Salesforce.com社EVP of Law, Policy, and Corporate StrategyのKenneth Jsuter氏にグループインタビューしました。内容を抜粋してご紹介します。

KennethJuster

海外でのデータセンター施設について:

「元々は西海岸のデータセンターのみで運用していましたが、災害対策等の観点から東海岸にもデータセンターを置き、相互バックアップの体制でやっているのはご存じかと思います。倍国内にもうひとつデータセンターがありますが、それは開発専用となっています。最初の海外のデータセンターをシンガポールに置きました。次の海外データセンターですが、アジアに置くかヨーロッパに置くか検討中です。次がアジアならその次はヨーロッパ、次がヨーロッパならその次はアジアということになるでしょう。」

日本におけるデータセンター設置について:

「可能性としては常に検討中です。リストのトップにあると言ってよいでしょう。日本は政府関連も含め大規模なユーザーが多いですから。」

データセンターは自社設備になるのか、それとも他社のデータセンターの間借りもあり得るのか:

「それもまた検討中です。財務面や税金面での考慮の上で決まることになります。」(ちなみに、これは私の質問、コーポレートポリシーとして自社施設しか使わないのかという意味で質問しましたがそういうことはないようです。)

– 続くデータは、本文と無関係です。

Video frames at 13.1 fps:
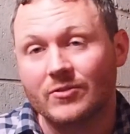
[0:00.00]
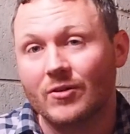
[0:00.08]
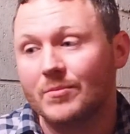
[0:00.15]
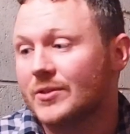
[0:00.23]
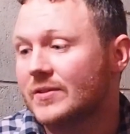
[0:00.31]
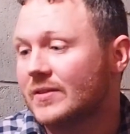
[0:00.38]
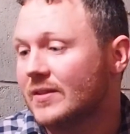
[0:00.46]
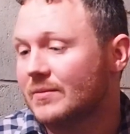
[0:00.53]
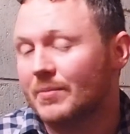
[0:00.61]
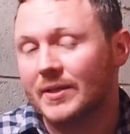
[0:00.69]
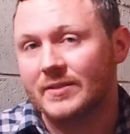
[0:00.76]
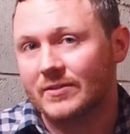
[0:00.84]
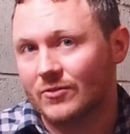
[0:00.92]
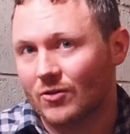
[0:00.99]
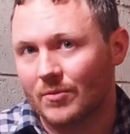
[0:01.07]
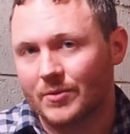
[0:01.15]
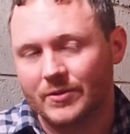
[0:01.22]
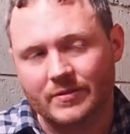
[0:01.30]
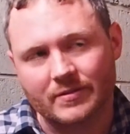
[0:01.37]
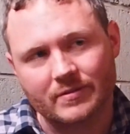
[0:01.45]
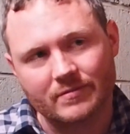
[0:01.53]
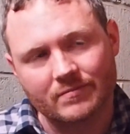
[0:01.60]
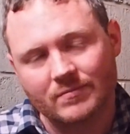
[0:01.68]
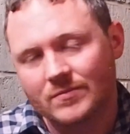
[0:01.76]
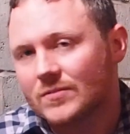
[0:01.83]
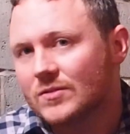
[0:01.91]
So almost the spices are almost
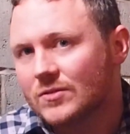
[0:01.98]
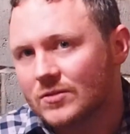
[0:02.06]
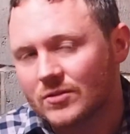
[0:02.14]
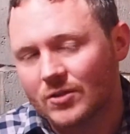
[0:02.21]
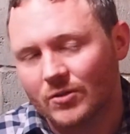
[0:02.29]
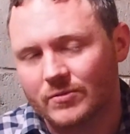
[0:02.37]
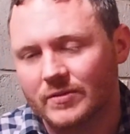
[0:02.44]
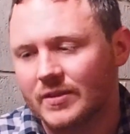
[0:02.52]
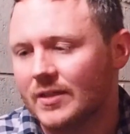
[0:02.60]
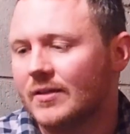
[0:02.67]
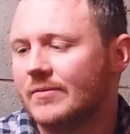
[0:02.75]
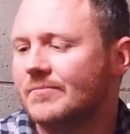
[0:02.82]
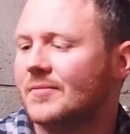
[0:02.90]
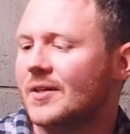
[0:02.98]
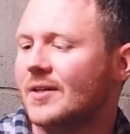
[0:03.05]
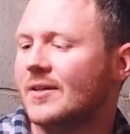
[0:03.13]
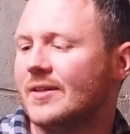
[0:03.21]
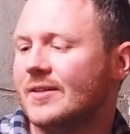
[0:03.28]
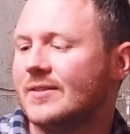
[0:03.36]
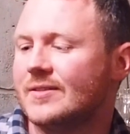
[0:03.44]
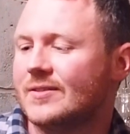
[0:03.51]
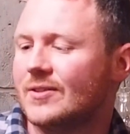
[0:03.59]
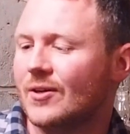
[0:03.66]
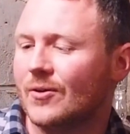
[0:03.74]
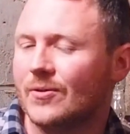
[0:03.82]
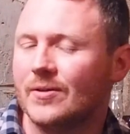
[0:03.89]
toasty.
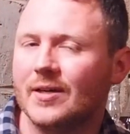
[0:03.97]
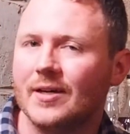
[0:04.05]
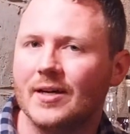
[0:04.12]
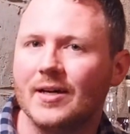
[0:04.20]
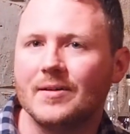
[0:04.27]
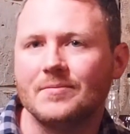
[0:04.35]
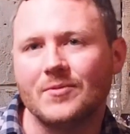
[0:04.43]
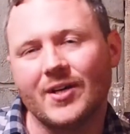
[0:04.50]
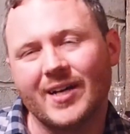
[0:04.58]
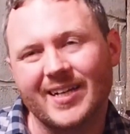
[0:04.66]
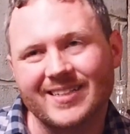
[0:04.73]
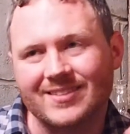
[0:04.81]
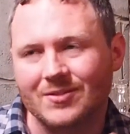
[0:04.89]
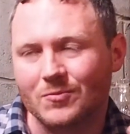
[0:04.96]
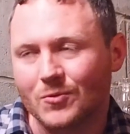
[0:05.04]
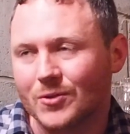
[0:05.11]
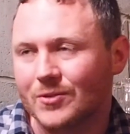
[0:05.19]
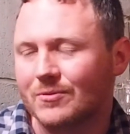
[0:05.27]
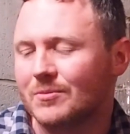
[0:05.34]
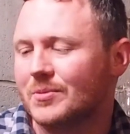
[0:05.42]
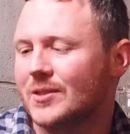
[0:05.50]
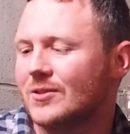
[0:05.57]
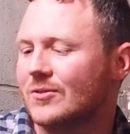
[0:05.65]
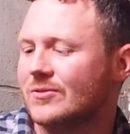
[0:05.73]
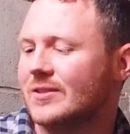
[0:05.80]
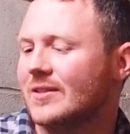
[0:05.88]
So well, I guess the wood would be
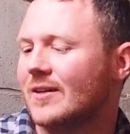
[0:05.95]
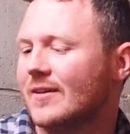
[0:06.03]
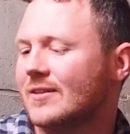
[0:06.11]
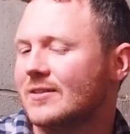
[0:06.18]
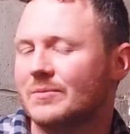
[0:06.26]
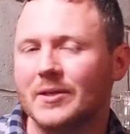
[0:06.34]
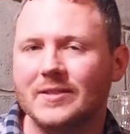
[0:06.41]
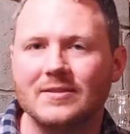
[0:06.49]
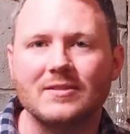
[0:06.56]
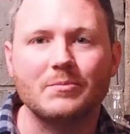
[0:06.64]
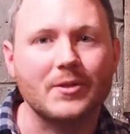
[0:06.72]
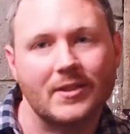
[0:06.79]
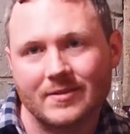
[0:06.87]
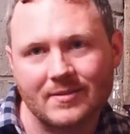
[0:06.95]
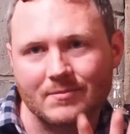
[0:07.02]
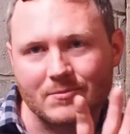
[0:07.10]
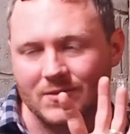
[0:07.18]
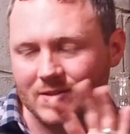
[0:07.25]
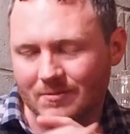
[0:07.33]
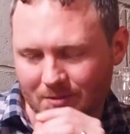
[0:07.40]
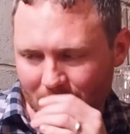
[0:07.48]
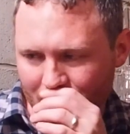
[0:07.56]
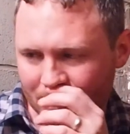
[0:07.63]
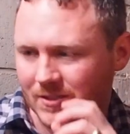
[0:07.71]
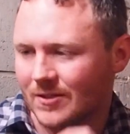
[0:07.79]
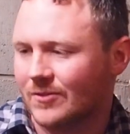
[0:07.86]
toasty, not the spices, but some
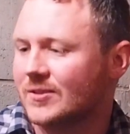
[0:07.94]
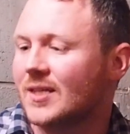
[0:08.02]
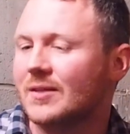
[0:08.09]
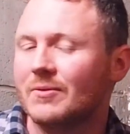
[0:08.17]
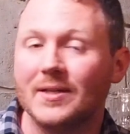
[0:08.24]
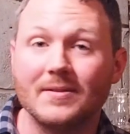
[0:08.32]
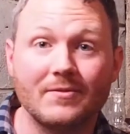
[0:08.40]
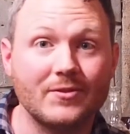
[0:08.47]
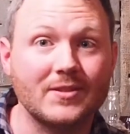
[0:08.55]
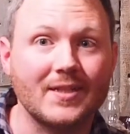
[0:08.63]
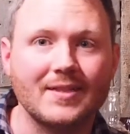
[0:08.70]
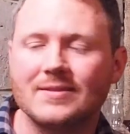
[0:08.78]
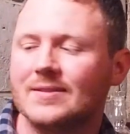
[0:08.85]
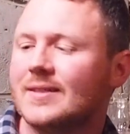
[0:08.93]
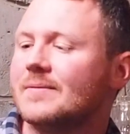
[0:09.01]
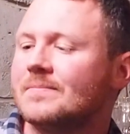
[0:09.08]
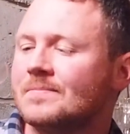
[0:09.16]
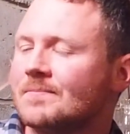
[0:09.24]
toasty notes anyway if we taste it.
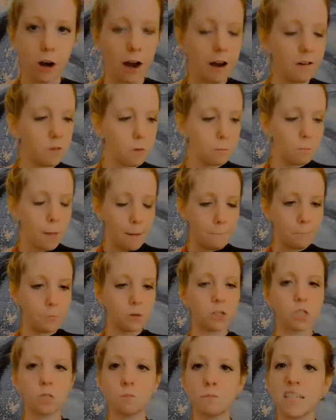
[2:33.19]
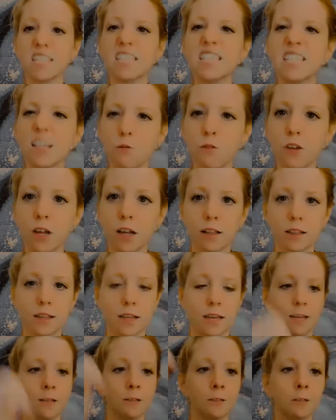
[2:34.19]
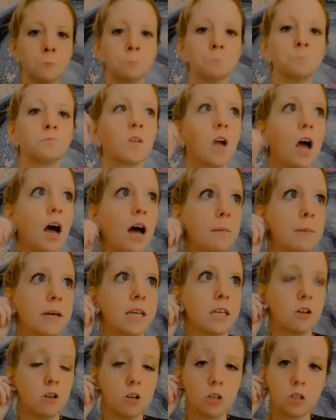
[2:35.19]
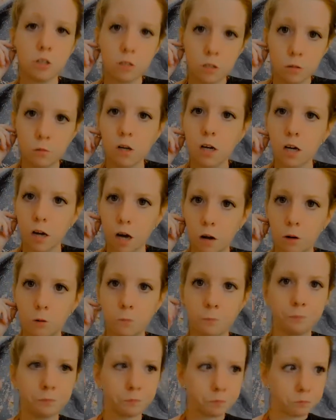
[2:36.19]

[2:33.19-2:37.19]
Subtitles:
I remember specifically a year or two ago,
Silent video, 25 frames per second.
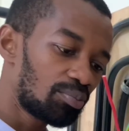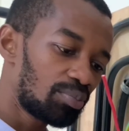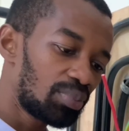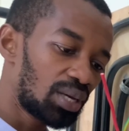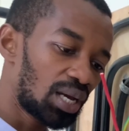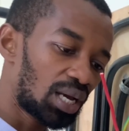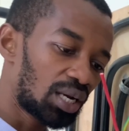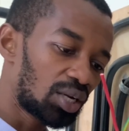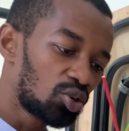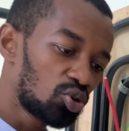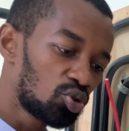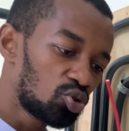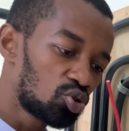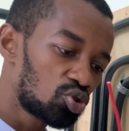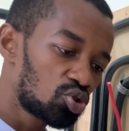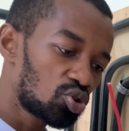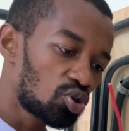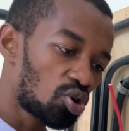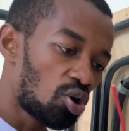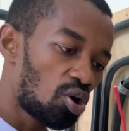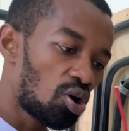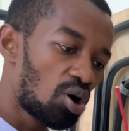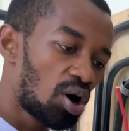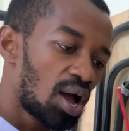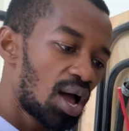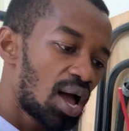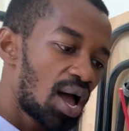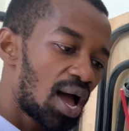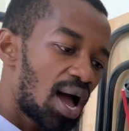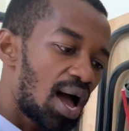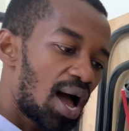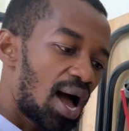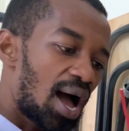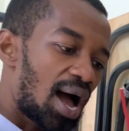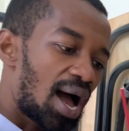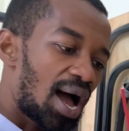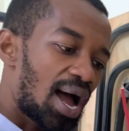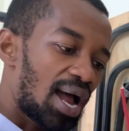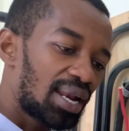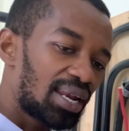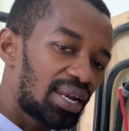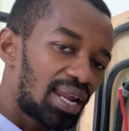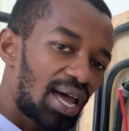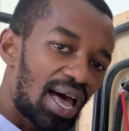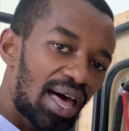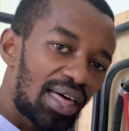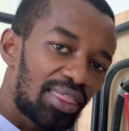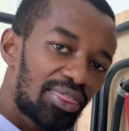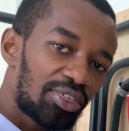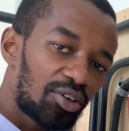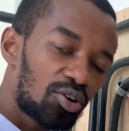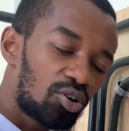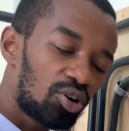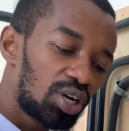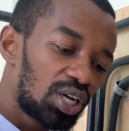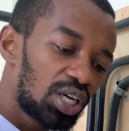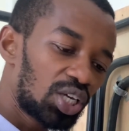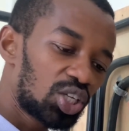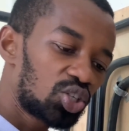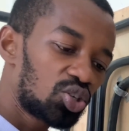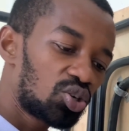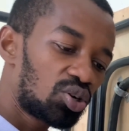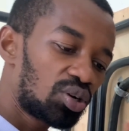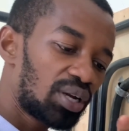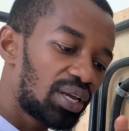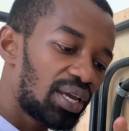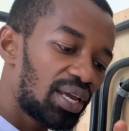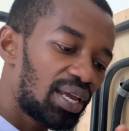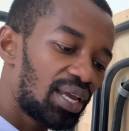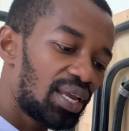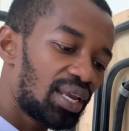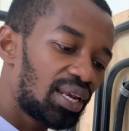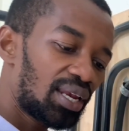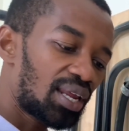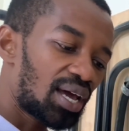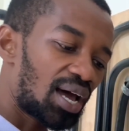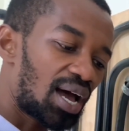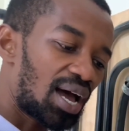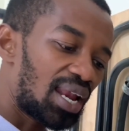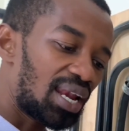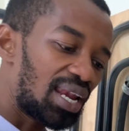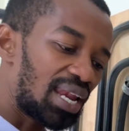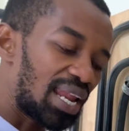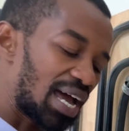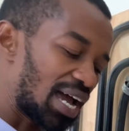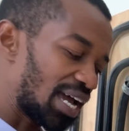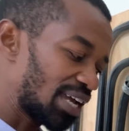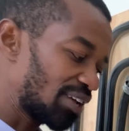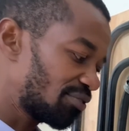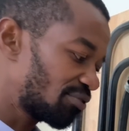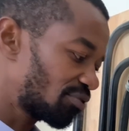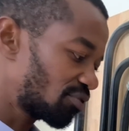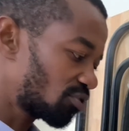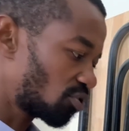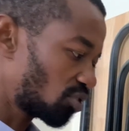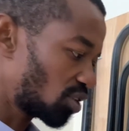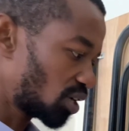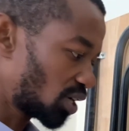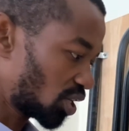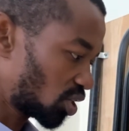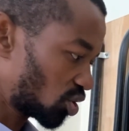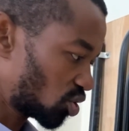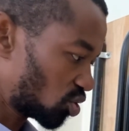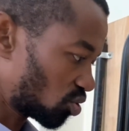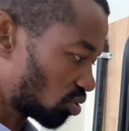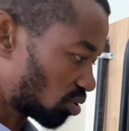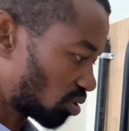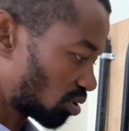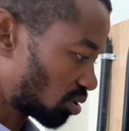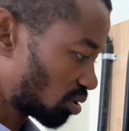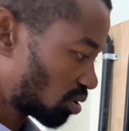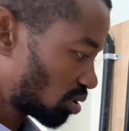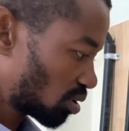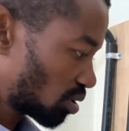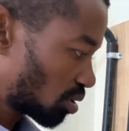will be a neutral, an earth connection, and a live connection.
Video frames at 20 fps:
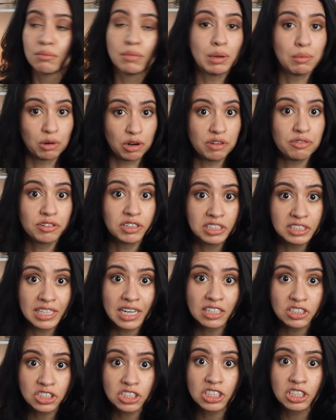My boyfriend's
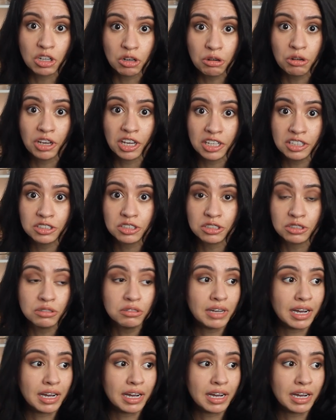actually okay too.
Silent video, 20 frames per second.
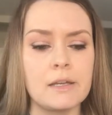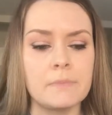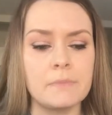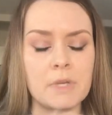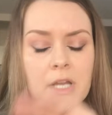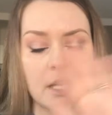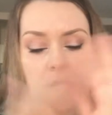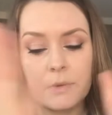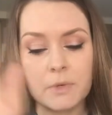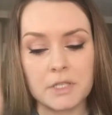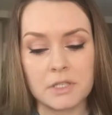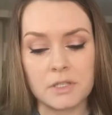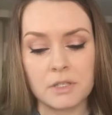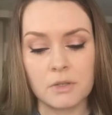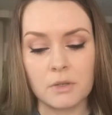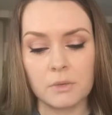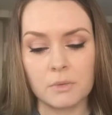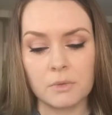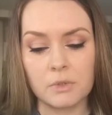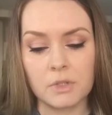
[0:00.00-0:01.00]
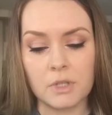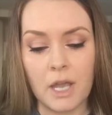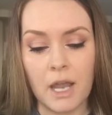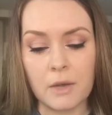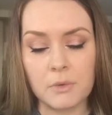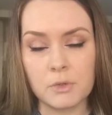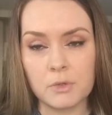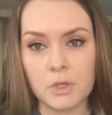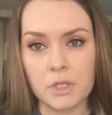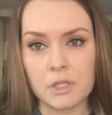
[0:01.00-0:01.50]
Anyway, so I
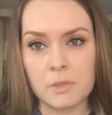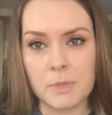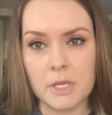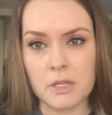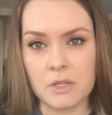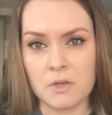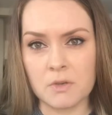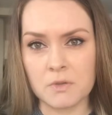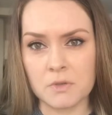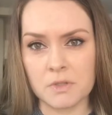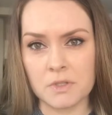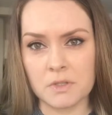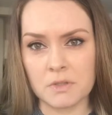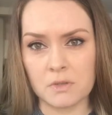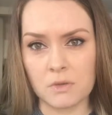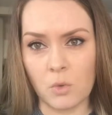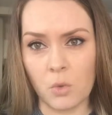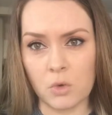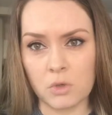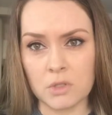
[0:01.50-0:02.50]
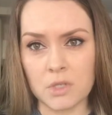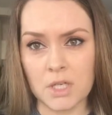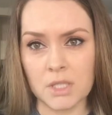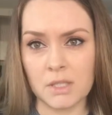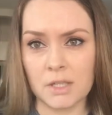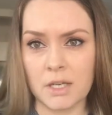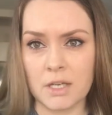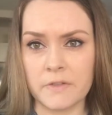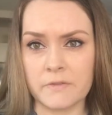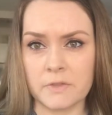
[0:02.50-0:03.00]
would recommend those. Order
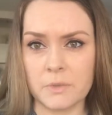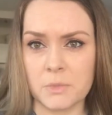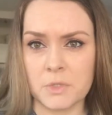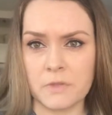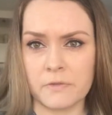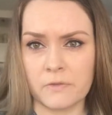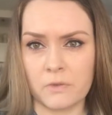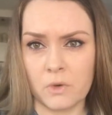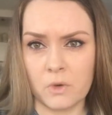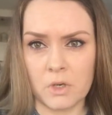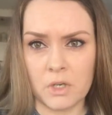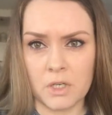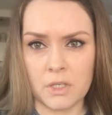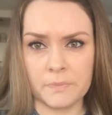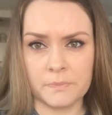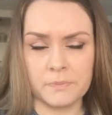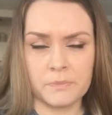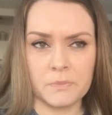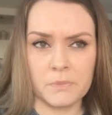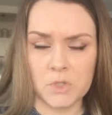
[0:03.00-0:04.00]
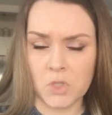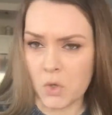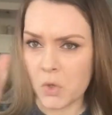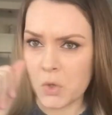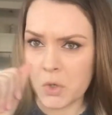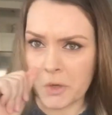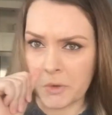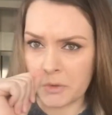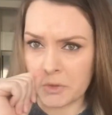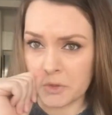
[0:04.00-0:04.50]
online from Sephora. Don't go
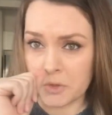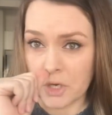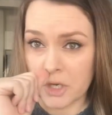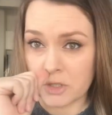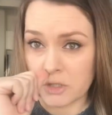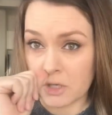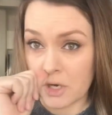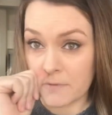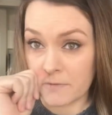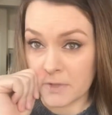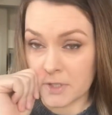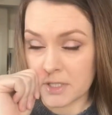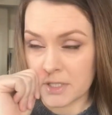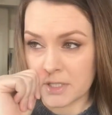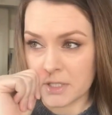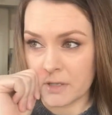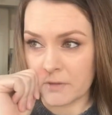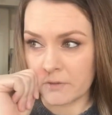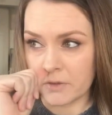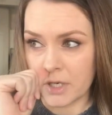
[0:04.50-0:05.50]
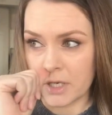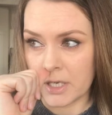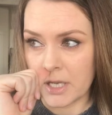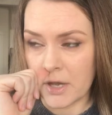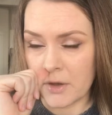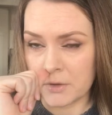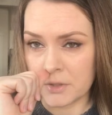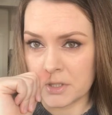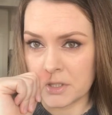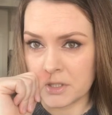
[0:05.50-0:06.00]
out and try and shop for this stuff right
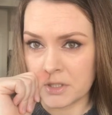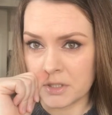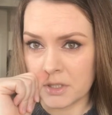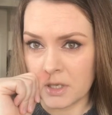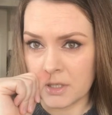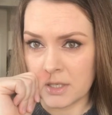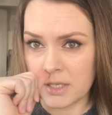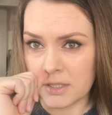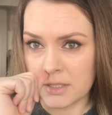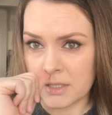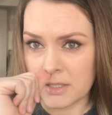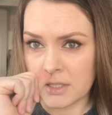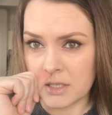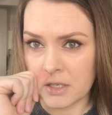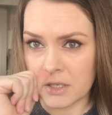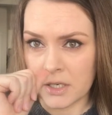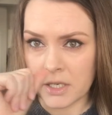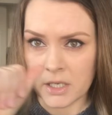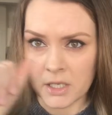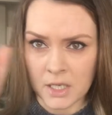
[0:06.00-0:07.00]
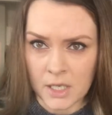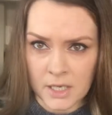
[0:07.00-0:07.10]
now. It's just not necessary.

海外にデータセンターがあることについてユーザーの懸念があると思うが:

「多くの場合、海外にデータセンターがあることに対するお客様の懸念は法律的な要素ではなく、心理的な要素だと思います。金融業界の規制でデータを社外に置けないケースはあるとは思いますが、たとえば日本の経産省のエコポイント管理システムは当社の国外データセンターで運用されているわけですが、この点が問題になったことはありません。ポイントはデータがどこにあるか、ではなく、どのように管理されているかだと思います。」

中国におけるビジネスについて:

「中国は大きな機会であると同時に大きな課題があります。大きな機会であるのは当然として、課題について言うと、第一にインターネットのアクセスが必ずしも安定しているとは言えません。また、中国政府が中国国内にデータセンターを置くことを要求してくる可能性もあります。もちろん、機会としてはきわめて大きいのですが、現時点で最大の優先順位というわけではありません。」

中国政府の技術開示要求につてはどうか:

「クラウドの場合は関係ありません。」

クラウドでは海賊版のリスクが少ないと思うが:

「おっしゃるとおり、ソフトウェアの海賊版のリスクはきわめて小さいでしょう。しかし、実は、コピーサイトの問題があります。他社のサービスの画面だけを真似して機能的にはまったく劣ったサービスを提供している企業があるようです。」

Juster氏ですが、wikipediaの情報によれば米国政府において外交関係を含み長い経験を積まれているようです。ハーバード・ロー・スクール卒業、ケネディスクールで修士号というすごい経歴ですが、とても和やかな雰囲気でインタビューできました。やはり、グローバル企業にはこういう人材も重要なのだと感じました。